Foreign Ministry spokesman Ma Zhaoxu said Tuesday he has seen reports that international broadcasters like Voice of America and the BBC will reduce their Mandarin broadcasting.
He had no comment to add but says the organizations made their own decisions.
His comments were less sharp than an editorial that appeared last week in the English-language version of one of China’s largest papers, the Global Times.
The article said the VOA and BBC Mandarin broadcasting cuts signal what it described as "the end of an era"” It called the cuts a "blow to the ideological campaign that countries have waged" against China, and said VOA supporters overestimated its effectiveness in winning the hearts and minds of Chinese audiences.
The article concludes by saying the Chinese services are coming to a historical end, with their mission unfinished.
The Broadcasting Board of Governors, which oversees VOA, has submitted a budget to Congress that includes plans to restructure its broadcasting efforts to China. This plan includes eliminating VOA Cantonese broadcasts. It would also eliminate VOA Mandarin’s shortwave radio broadcasts, and shift VOA Mandarin to a Web only service.
Radio Free Asia, which the BBG funds, is slated to assume VOA’s Mandarin broadcast hours.
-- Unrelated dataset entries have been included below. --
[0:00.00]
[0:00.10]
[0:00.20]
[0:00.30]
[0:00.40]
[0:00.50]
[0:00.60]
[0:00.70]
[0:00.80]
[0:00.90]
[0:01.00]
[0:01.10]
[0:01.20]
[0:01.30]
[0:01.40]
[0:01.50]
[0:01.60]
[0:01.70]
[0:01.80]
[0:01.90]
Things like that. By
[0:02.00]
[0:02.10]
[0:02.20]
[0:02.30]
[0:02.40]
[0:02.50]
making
The budget reductions would cut 45 VOA Chinese language staffers out of 76 in total. The plan is expected to save $8 million, with part of the savings coming from broadcasting costs. VOA’s overall budget request for the 2012 fiscal year is for more than $200 million.
Veteran dissident Bao Tong criticizes the decision. Bao says for he thinks for a savings of $8 million, the U.S. government does not want to be friends with the Chinese people. He adds that he thinks the cuts may indicate that the United States is afraid of a rising China.
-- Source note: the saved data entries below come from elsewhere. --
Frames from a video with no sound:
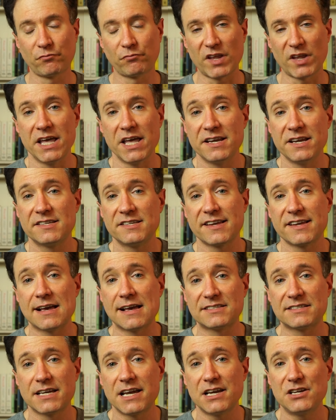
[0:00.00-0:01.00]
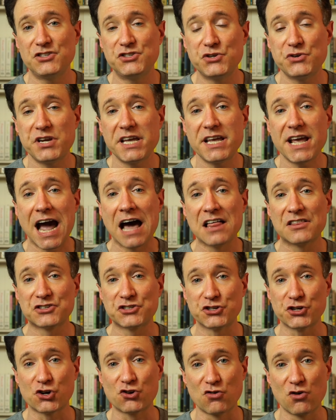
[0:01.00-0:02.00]
In his essay, Duty,
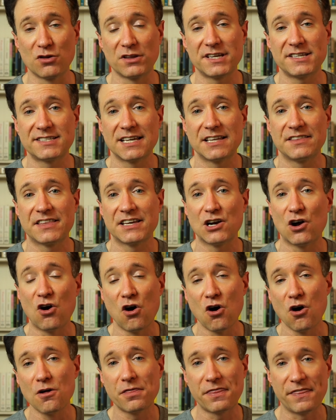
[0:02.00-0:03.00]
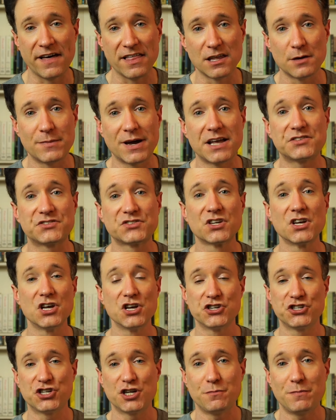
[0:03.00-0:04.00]
Aleister Crowley said that all Thelemites
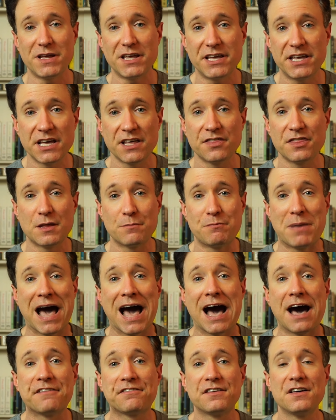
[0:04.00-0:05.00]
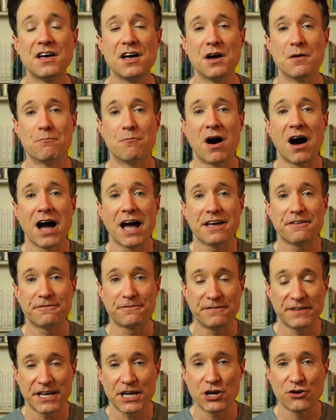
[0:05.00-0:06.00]
should begin the path by
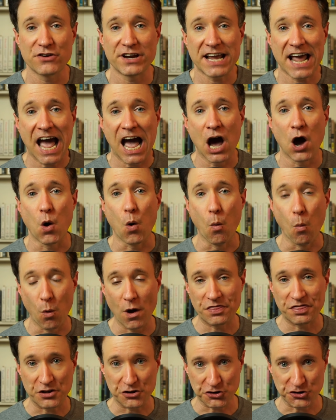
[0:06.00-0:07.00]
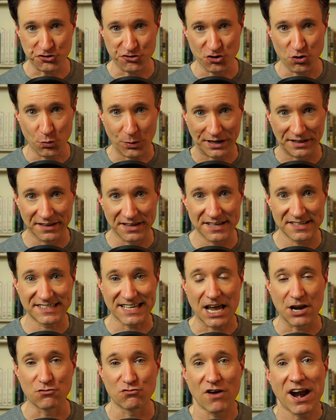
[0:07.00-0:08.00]
figuring out what their true will is
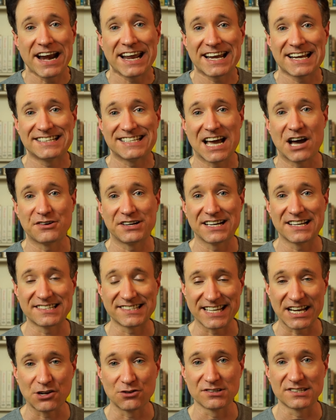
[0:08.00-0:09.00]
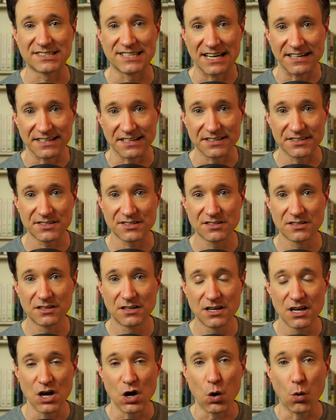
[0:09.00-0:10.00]
and writing it down in a single sentence.
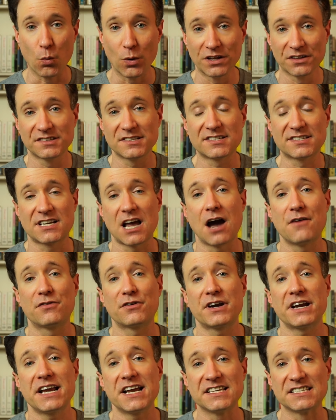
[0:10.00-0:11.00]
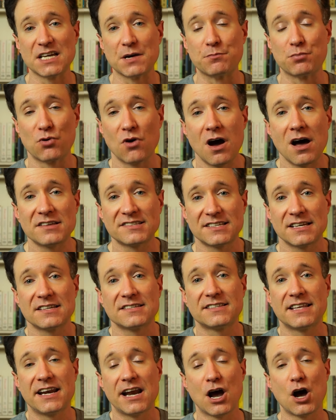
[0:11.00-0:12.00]
Will discovery is a process
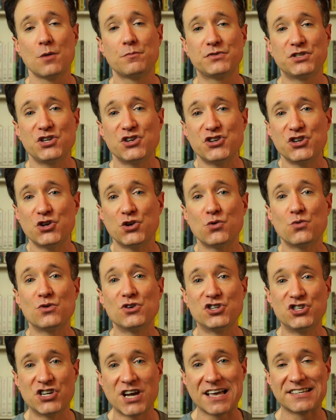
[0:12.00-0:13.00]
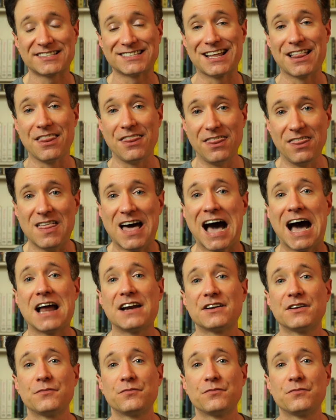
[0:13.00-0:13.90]
that helps you do just that.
China has often criticized VOA for being biased and having what it describes as a "Cold War mentality"”
The Voice of America first went on the air in 1942. It is funded by the U.S. government, but operates according to a charter that mandates balanced news. VOA broadcasts more than 1,000 hours of news, information, educational, and cultural programming every week to an estimated worldwide audience of 125 million people.